Ost Village

431 18 4
                                    

Hari terlihat gelap, menandakan akan turun hujan deras. Layla yang tadinya sedang bersantai di sebuah cafe segera pergi dan memasukkan kembali laptopnya ke dalam tas lalu menuju mobil.

Dalam perjalanan pulang, tiba-tiba mobilnya mogok. Sial sekali, karena hujan yang lebat membuat sekelilingnya menjadi
sepi.

Akhirnya, Layla terpaksa keluar mobil untuk mencoba membenarkan 'carnavan' miliknya. Tentu saja hal itu akan membuat tubuh mungilnya menjadi basah kuyup dan kedinginan.

Alhasil, ia tetap saja tidak bisa membetulkannya. Malah membuat mobilnya semakin rusak hingga mengeluarkan asap hitam pekat yang mengebul dan akhirnya malah membuat wajahnya menghitam. Huffft!

Layla kembali masuk ke dalam mobil sambil menepuk setir dengan amarah. Mengambil sehelai kain untuk membersihkan wajahnya yang imut.

"Sial, apa yang harus aku  lakukan?!"

Kemudian bola mata Layla tertuju pada sebuah tempat yang terlihat misterius dan menakutkan. Ia memandanginya sambil menelan ludah. Saat ini yang dibutuhkannya hanyalah tempat peristirahatan terakhir. Tunggu, Layla belum mau mati!

Tanpa pikir panjang, Layla mengambil tas yang berisi laptop dan berlari mendatangi tempat layaknya asrama.  Ia berdiri tepat di depan pagar besar dengan tulisan "Ost Villa."

"Not bad," gumam Layla.

Layla mendorong pagar besar yang berkarat itu dan mencoba untuk segera masuk. Di depan pintu terdapat bel klasik yang dengan ciri khasnya adalah dipukul.

Tanpa babibu, ia langsung memukul bel klasik tersebut. Hening. Tidak ada jawaban.
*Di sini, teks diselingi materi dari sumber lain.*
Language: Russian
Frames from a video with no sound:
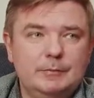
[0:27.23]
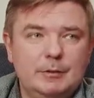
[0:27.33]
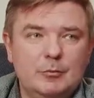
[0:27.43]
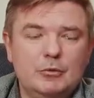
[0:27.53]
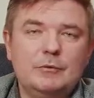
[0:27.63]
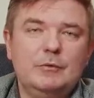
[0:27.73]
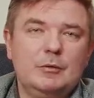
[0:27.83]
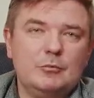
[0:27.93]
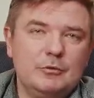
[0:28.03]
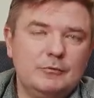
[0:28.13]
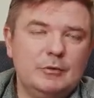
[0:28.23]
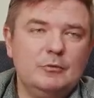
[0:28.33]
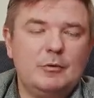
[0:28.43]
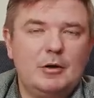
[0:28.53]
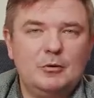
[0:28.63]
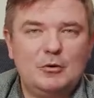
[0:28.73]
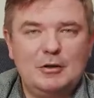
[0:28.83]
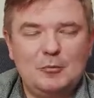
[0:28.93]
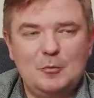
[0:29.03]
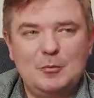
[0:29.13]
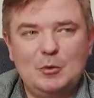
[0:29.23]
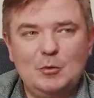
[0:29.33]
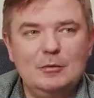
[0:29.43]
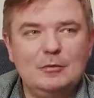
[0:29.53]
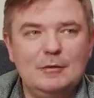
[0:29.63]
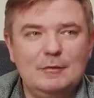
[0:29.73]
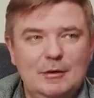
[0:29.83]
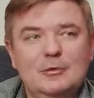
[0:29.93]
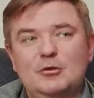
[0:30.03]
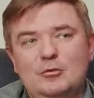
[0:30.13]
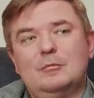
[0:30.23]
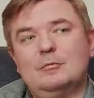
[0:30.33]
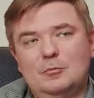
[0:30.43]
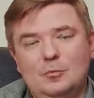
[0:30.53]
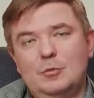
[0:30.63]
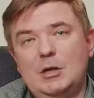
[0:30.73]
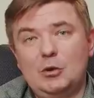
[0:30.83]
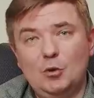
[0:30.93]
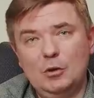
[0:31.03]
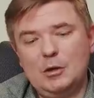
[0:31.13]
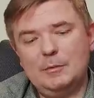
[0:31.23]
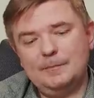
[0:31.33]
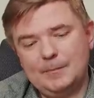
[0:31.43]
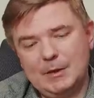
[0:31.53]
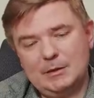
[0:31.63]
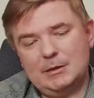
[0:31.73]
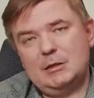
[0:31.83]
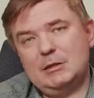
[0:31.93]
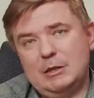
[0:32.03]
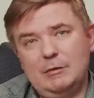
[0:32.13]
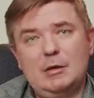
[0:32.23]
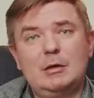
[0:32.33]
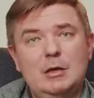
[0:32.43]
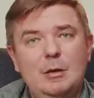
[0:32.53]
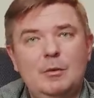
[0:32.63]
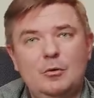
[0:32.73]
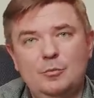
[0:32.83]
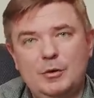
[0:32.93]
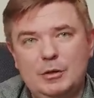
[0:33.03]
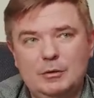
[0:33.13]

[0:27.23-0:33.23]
потому что в этом же видео, про которое я упомянул, говорил говорил, что у меня доллары зарезервированы для покупки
Dengan mengumpulkan sedikit keberanian, Layla mendorong pintu tua yang terbuat dari kayu tersebut.

'Krekkk...' suara pintu tua berdecit membuat tangan Layla menjadi gemetaran.

Kemudian ia melangkahkan kakinya masuk ke dalam villa. Baru beberapa langkah, beberapa kelelawar besar beterbangan di atas kepalanya menuju pintu tua, mungkin terganggu dengan kehadirannya. Lagi-lagi Layla menjadi semakin takut. Ia kembali berjalan sambil memegangi tubuhnya yang basah, melewati beberapa ruangan hingga sampailah ia diruang perapian.

Layla duduk di karpet dan melepaskan jaketnya yang basah. Mengulurkan tangannya kearah perapian, dan sesekali mengusapkan kedua telapak tangannya.

Ini sangat nyaman dan hangat. Layla merangkul tubuhnya sendiri dengan memegang kedua lututnya, tiba-tiba seseorang dari belakang mengagetkannya.

"Halo," sapa seorang wanita paruh baya, yang usianya kira-kira sekitar 40 tahun.

"Eh, monyet gelantungan di salon!" ucap Layla latah.

"Apa? Coba katakan sekali lagi! Remaja jaman sekarang memang benar-benar tidak tahu sopan santun," ucap wanita itu.

"Anda yang tidak sopan! Saya sedang asyik bersantai tapi anda malah mengejutkan saya!"

"Tunggu, kau siapa? Beraninya kau melawanku. Dengar, ini villa milikku. Dan kau masuk tanpa izin!"

"Hah, apa? Villa ini milik anda?! Pantas saja terlihat tua dan kuno, pemiliknya saja seperti ini! Hahahaha, ups."

"Kau-"

Belum sempat wanita itu menyelesaikan ucapannya, pria paruh baya datang melerai keduanya.

"Hei, ada apa, Rose?" tanya pria paruh baya itu sambil menatap dua perempuan yang sedang berdiri di hadapannya dengan wajah penasaran.

"Oh, jadi wanita di hadapanku ini bernama Rose. Namanya tidak seindah fisiknya." pikir Layla.

"Jadi, ini villa 'kan? Saya ingin menginap di sini. Soal biaya ? Mudah. Ini, ambil saja kembaliannya," ucap Layla sambil mengeluarkan segepok uang dari tas dan meraih tangan pria paruh baya itu untuk ia berikan uang.